Hi Guys and Girls, Back in December me and @PutRid  subscribed to ZampleBox. Surprise Surprise almost 2 months later and have not received a thing, I tried calling Customs, but they don't answer the phone and Cape mail keeps telling me try again next week.

How long do you usually wait from order till delivery of your zamplebox package? And is there any tips you guys can give me in speeding up the process?

Thanks in advance.


----------



## BoogaBooga (22/1/15)

Sit back, relax and wait a little while longer 

Got mine today, was out for 103 days. Actually surprised it got here. I gave up on it as lost. I have 5 more waiting to be delivered. hopefully they come soon.

Good luck


----------



## JapsGroen (22/1/15)

Glad to hear you got 1 of yours today  hope its a good one. yeah, I suppose waiting is the best, haha


----------



## BoogaBooga (22/1/15)

Its not bad at all. 155ml of liquid at a great price. Taste testing them at the moment


----------



## VapeSnow (22/1/15)

All my 6 boxes i never waited longer than 21 days. You guys having bad luck.


----------



## JapsGroen (22/1/15)

you lucky son of a gun  last activity for my 1st zample box was on 13 desember, saying it left Los Angeles.


----------



## Junkdoggy (20/2/15)

What are the costs involved in subscribing to ZampleBox?


----------



## BoogaBooga (20/2/15)

Depending on the exchange rate about R700 per month


----------



## WHITELABEL (20/2/15)

Everyone on Reddit is moaning about zamplebox. Apparently there are much better subscription services available. Check out this thread. http://www.reddit.com/r/electronic_...s_zamplebox_make_their_own_crappy_juices_and/


----------



## Junkdoggy (20/2/15)

*@BoogaBooga*
Does that include shipping?


----------



## BoogaBooga (20/2/15)

Gambit said:


> Everyone on Reddit is moaning about zamplebox. Apparently there are much better subscription services available. Check out this thread. http://www.reddit.com/r/electronic_...s_zamplebox_make_their_own_crappy_juices_and/



The complaints may be warranted 

I have received 2 of my boxes but 3 are still missing in action. I then noticed that the 3 that are missing never updated on USPS's site. Still says pre shipment info sent and shipping label created. The others that have updates were delivered.

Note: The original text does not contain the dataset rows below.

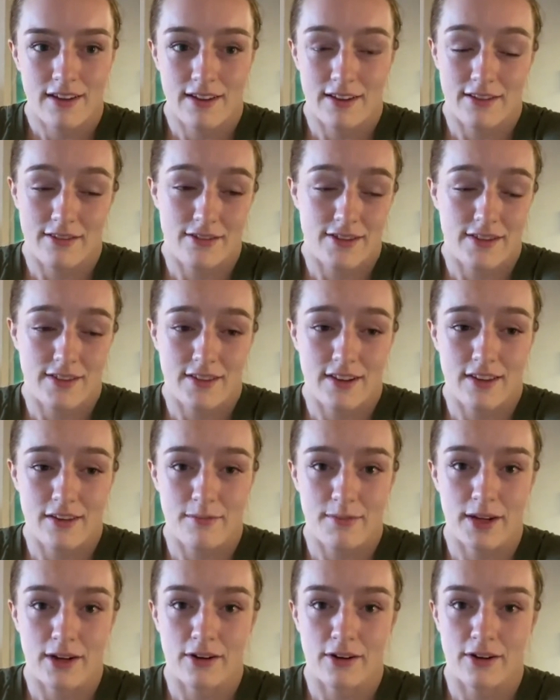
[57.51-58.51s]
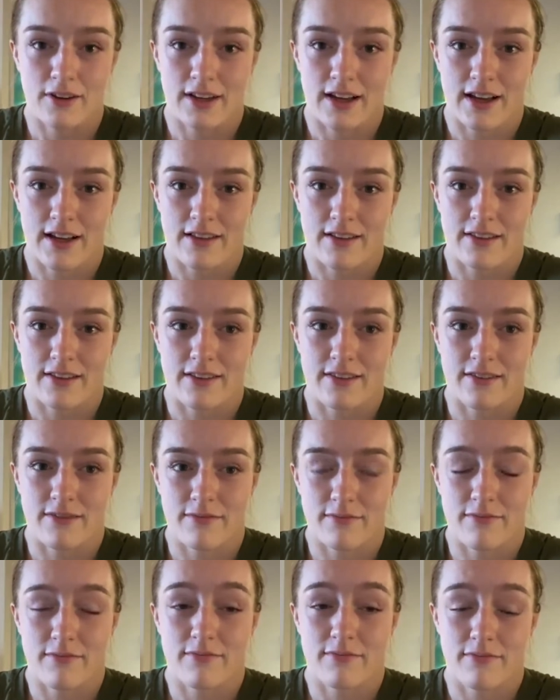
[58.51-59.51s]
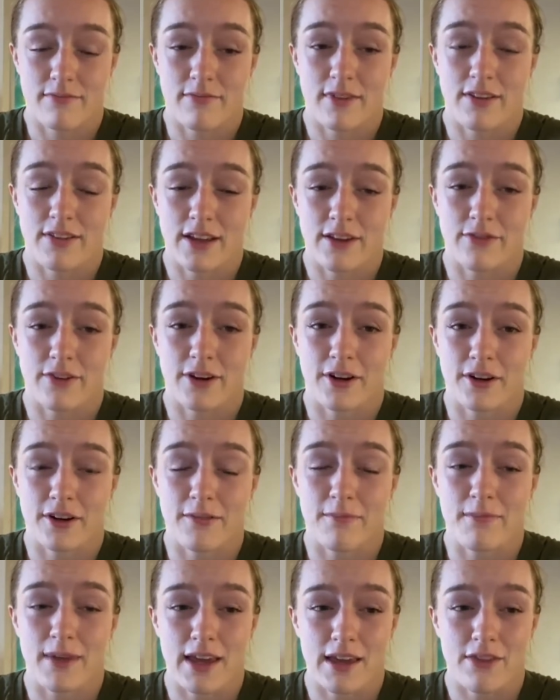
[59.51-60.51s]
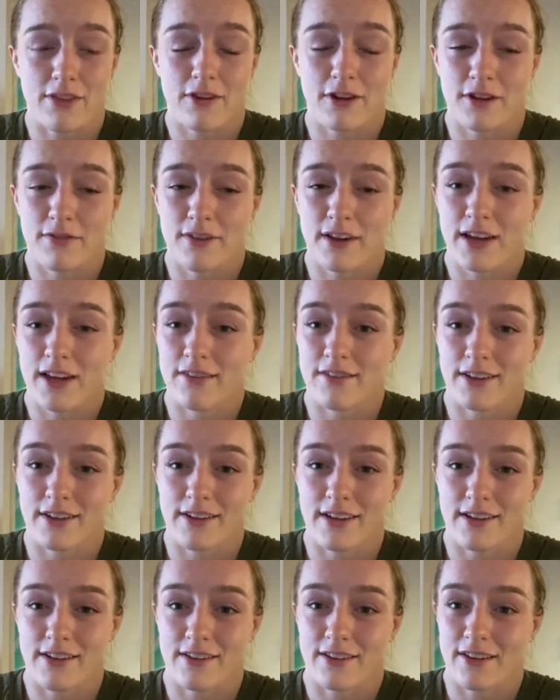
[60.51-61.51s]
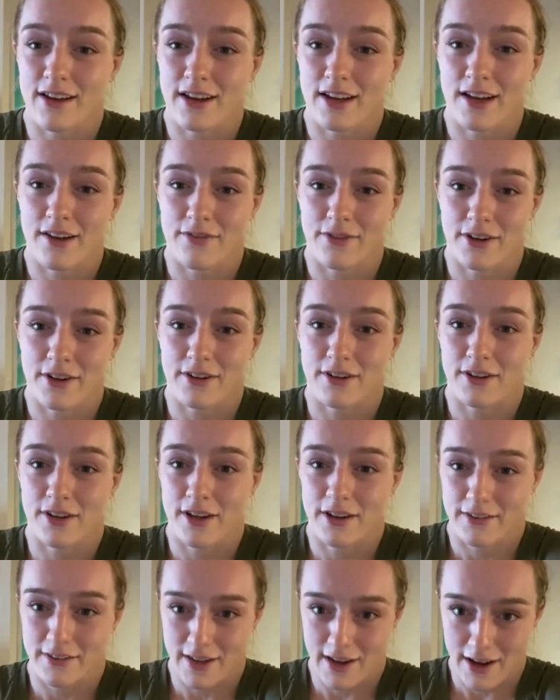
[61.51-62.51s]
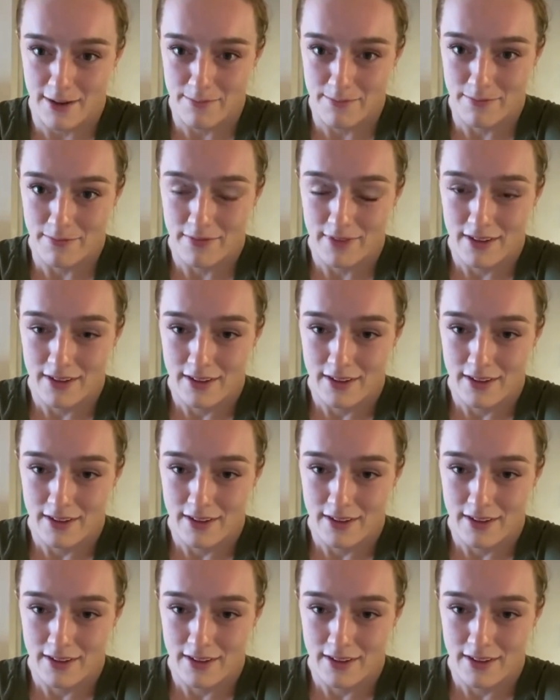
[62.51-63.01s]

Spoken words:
And she's another big girl that has 35. It takes a lot of effort and a lot of time.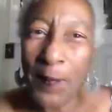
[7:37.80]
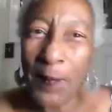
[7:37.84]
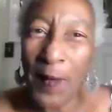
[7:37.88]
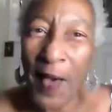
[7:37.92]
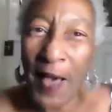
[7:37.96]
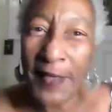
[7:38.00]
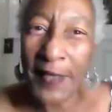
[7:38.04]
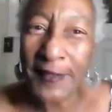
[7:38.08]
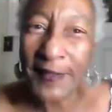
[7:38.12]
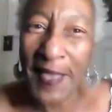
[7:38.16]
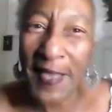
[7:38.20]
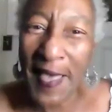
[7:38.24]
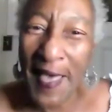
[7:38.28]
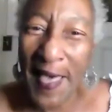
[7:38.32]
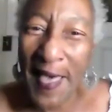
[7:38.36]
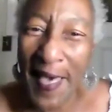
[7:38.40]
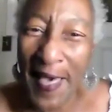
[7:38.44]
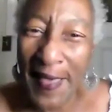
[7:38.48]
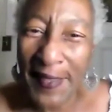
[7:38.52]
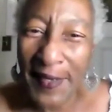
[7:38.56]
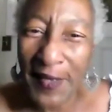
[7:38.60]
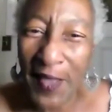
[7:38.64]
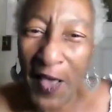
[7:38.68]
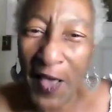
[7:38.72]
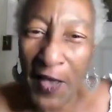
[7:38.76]
my
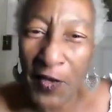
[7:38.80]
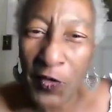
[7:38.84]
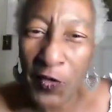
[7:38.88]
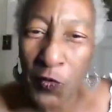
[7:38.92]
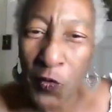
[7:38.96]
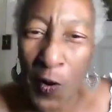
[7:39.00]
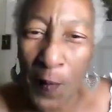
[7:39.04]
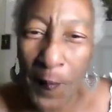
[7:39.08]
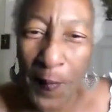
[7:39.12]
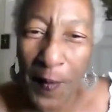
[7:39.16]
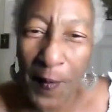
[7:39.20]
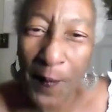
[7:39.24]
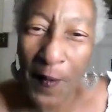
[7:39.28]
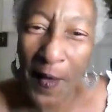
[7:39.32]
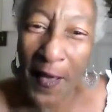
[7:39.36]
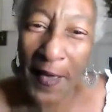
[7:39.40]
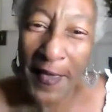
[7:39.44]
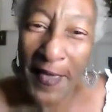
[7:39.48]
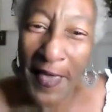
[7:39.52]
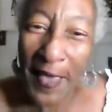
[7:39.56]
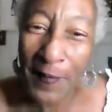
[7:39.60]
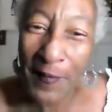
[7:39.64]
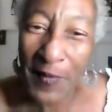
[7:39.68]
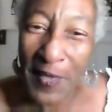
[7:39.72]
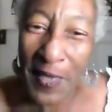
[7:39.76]
dad, I grew up in
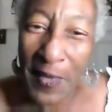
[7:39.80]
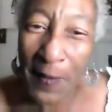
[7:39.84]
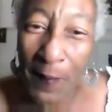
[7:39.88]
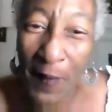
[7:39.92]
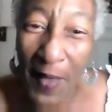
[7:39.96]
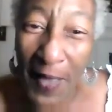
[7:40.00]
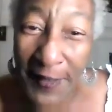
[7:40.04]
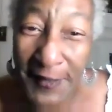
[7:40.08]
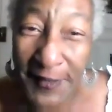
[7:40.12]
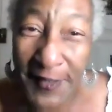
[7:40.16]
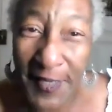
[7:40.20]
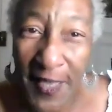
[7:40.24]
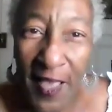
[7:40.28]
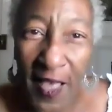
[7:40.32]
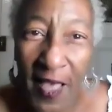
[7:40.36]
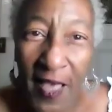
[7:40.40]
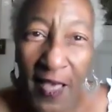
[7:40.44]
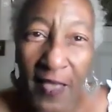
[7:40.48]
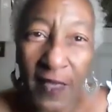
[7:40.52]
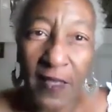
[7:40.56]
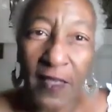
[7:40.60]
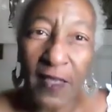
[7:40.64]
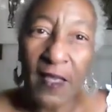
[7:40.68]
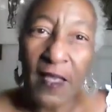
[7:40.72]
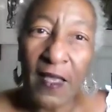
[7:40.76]
Miami, and my
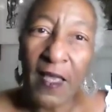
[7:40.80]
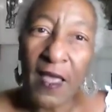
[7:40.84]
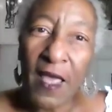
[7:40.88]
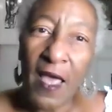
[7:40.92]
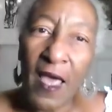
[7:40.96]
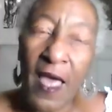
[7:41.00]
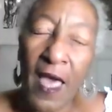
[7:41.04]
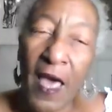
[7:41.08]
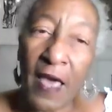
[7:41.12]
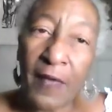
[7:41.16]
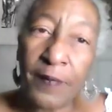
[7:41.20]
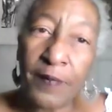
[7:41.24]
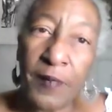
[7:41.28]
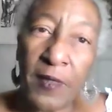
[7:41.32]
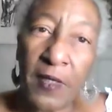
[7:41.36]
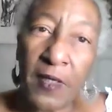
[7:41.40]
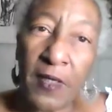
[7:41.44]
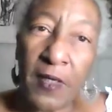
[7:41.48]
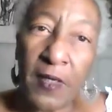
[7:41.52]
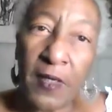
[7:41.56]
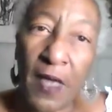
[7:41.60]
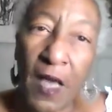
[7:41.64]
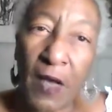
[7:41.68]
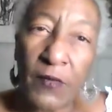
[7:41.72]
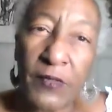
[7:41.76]
dad had
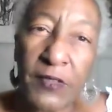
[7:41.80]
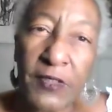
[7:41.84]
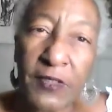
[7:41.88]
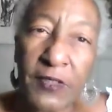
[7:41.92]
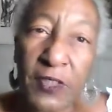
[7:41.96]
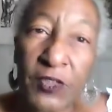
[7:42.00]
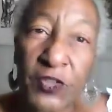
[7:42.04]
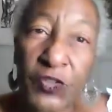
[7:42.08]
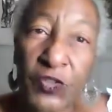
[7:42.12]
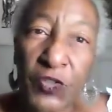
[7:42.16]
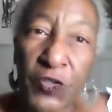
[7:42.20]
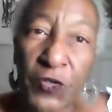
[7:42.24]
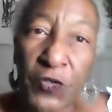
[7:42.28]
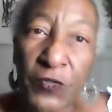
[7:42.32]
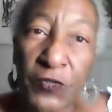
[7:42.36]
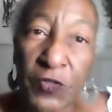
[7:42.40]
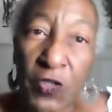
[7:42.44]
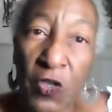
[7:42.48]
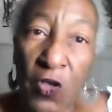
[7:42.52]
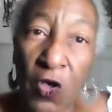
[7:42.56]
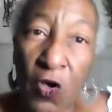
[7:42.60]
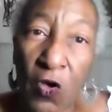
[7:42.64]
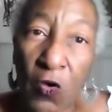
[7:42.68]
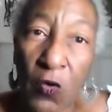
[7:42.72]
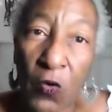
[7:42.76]
me, I was 6 years
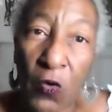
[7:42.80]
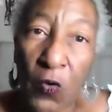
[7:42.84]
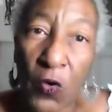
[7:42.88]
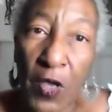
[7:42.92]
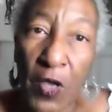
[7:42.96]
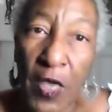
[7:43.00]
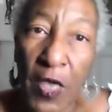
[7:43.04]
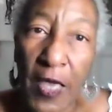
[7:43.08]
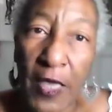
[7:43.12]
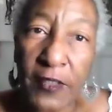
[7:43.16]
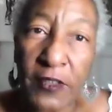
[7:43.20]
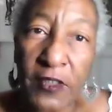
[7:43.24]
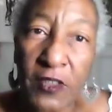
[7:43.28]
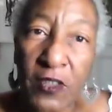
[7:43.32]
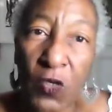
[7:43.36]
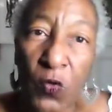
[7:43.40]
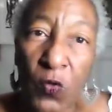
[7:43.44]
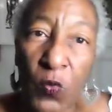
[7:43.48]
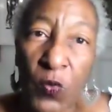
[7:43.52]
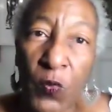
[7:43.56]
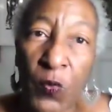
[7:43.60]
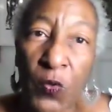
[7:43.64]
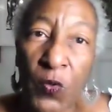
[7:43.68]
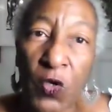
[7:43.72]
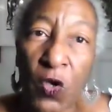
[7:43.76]
old. And so
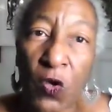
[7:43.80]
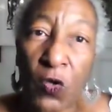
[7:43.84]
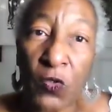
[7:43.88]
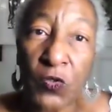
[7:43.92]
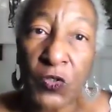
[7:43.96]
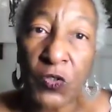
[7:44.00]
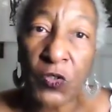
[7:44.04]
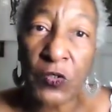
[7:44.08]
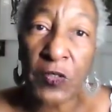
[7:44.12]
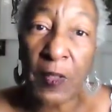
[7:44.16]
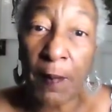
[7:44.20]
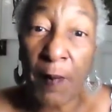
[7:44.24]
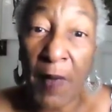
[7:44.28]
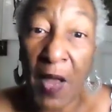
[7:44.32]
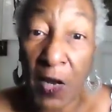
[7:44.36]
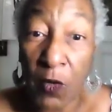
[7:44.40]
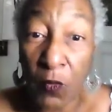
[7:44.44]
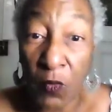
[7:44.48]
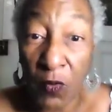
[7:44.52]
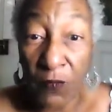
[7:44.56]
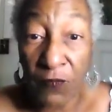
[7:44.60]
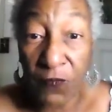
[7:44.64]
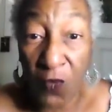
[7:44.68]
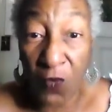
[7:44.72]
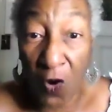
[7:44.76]
we would go to the
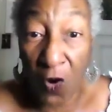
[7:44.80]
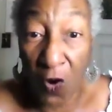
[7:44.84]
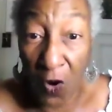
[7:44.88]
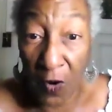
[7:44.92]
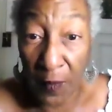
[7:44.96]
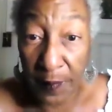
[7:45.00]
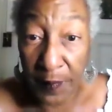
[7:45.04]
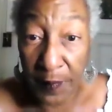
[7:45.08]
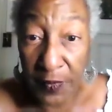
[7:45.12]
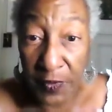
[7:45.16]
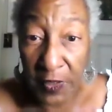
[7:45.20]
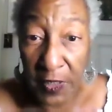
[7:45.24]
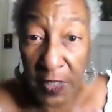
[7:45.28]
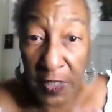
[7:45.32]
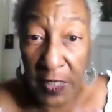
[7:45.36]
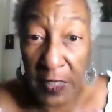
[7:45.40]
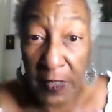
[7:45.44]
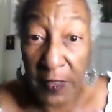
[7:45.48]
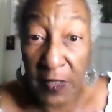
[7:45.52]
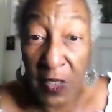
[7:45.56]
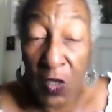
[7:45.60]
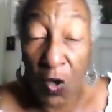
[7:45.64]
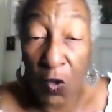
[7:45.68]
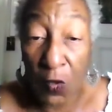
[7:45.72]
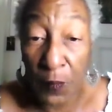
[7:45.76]
migrant farms
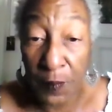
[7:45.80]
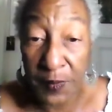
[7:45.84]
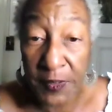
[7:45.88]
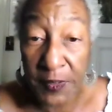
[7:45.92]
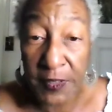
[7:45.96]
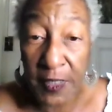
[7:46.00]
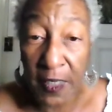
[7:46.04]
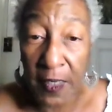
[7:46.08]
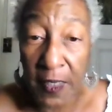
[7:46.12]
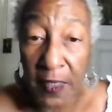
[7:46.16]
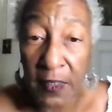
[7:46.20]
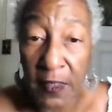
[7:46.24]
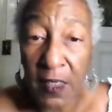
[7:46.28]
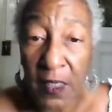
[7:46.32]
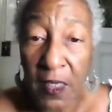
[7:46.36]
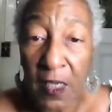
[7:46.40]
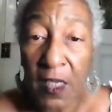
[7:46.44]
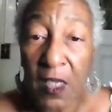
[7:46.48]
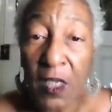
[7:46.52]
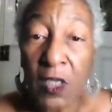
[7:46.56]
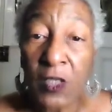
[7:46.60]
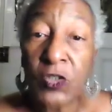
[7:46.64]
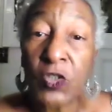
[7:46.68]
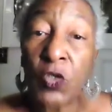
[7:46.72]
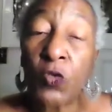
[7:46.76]
in Homestead
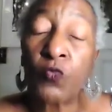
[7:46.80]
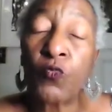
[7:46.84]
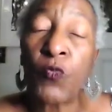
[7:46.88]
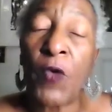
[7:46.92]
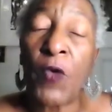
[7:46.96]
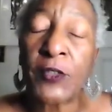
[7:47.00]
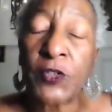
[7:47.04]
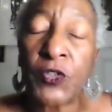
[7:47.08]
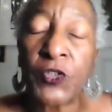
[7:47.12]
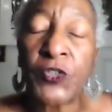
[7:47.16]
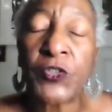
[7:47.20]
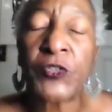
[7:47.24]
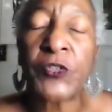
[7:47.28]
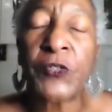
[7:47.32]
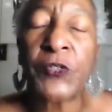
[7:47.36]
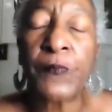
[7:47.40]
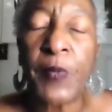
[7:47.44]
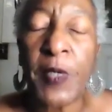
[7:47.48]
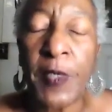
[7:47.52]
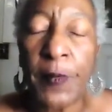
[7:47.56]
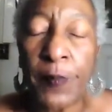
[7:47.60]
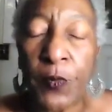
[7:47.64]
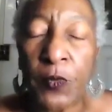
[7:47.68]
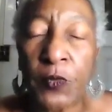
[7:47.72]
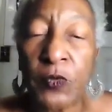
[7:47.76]
to register
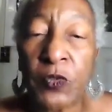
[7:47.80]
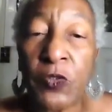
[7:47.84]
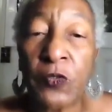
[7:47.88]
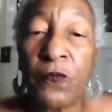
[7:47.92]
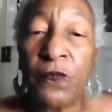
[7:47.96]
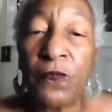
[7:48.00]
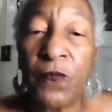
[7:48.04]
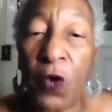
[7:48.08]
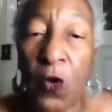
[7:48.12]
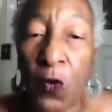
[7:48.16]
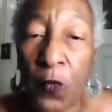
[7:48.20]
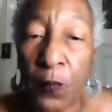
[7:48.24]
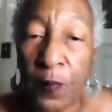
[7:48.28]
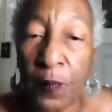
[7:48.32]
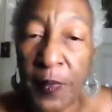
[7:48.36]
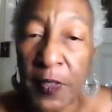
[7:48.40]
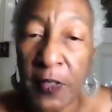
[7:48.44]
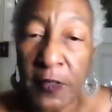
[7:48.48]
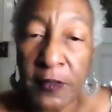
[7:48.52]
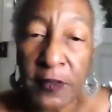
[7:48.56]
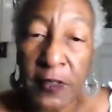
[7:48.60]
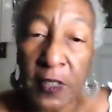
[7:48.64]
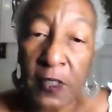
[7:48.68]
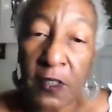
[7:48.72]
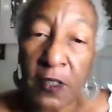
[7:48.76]
people to vote
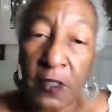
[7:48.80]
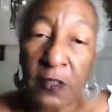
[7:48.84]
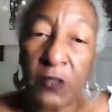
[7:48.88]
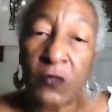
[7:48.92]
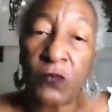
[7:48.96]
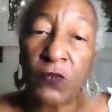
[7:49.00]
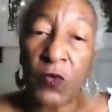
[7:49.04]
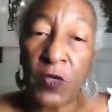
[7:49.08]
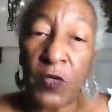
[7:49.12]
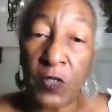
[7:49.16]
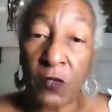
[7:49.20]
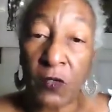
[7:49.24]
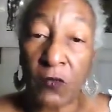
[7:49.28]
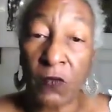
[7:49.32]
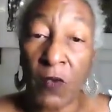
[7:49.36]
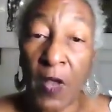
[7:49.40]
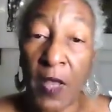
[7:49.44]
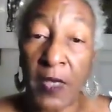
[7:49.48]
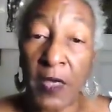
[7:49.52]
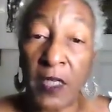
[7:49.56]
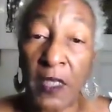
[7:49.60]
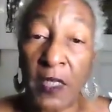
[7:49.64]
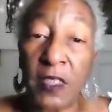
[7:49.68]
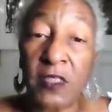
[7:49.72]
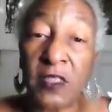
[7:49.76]
because they couldn't read or
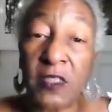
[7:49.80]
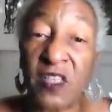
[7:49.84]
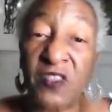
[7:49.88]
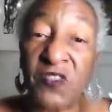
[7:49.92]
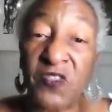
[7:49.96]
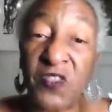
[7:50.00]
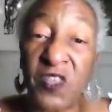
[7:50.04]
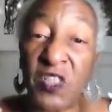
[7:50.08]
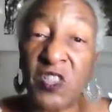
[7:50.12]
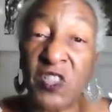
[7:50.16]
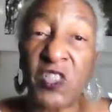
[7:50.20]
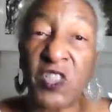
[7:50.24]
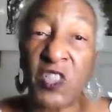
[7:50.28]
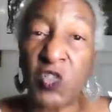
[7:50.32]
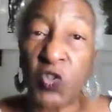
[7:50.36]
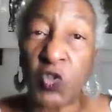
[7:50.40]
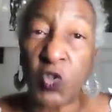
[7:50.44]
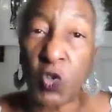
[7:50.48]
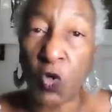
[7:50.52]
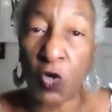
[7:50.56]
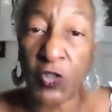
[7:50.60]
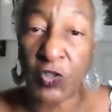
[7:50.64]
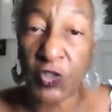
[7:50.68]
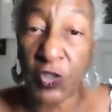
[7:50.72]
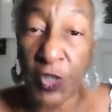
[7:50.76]
write. He said, this is
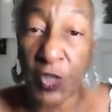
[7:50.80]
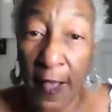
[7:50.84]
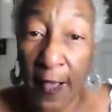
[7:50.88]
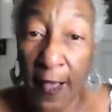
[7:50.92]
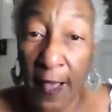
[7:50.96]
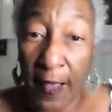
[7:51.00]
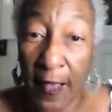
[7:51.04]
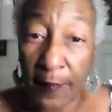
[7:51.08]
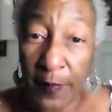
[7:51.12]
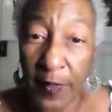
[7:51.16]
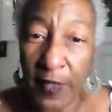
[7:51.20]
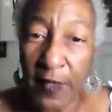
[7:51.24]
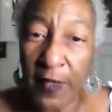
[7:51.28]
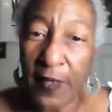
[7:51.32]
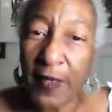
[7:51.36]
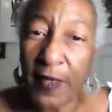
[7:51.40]
your job.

I then decided to contact Zample Box. Only after attempt 3 did they get back to me with apologies that those boxes were never sent and that they would send them. They are staggering them so that I do not get duplicates in the boxes.

Their customer service is usually very good, but on this one they failed 3 times. That does not give me that warm fuzzy feeling at all.

The 1st replacement has shipped now and USPS is updating. Hopefully I will receive that one soon


----------



## BoogaBooga (20/2/15)

Junkdoggy said:


> *@BoogaBooga*
> Does that include shipping?



Yest it does. $49 for your subscription and $22 in shipping

Reactions: Thanks 1


----------



## WHITELABEL (20/2/15)

The one they speak highly of is https://www.craftvapery.com/
Not sure if they do delivery to SA though.


----------



## JapsGroen (20/2/15)

still waiting on my 2 boxes


----------



## BoogaBooga (20/2/15)

Gambit said:


> The one they speak highly of is https://www.craftvapery.com/
> Not sure if they do delivery to SA though.



Craft Vapory looks like a nice option, but fairly expensive. R720 at todays rate for 8 bottles. 

Both Zample boxes I received there was only one bottle which I did not like. all the others are really good or at least very vapable


----------



## JapsGroen (17/4/15)

Finally got my 1st one  after almost 6 months . I actually forgot about it .


----------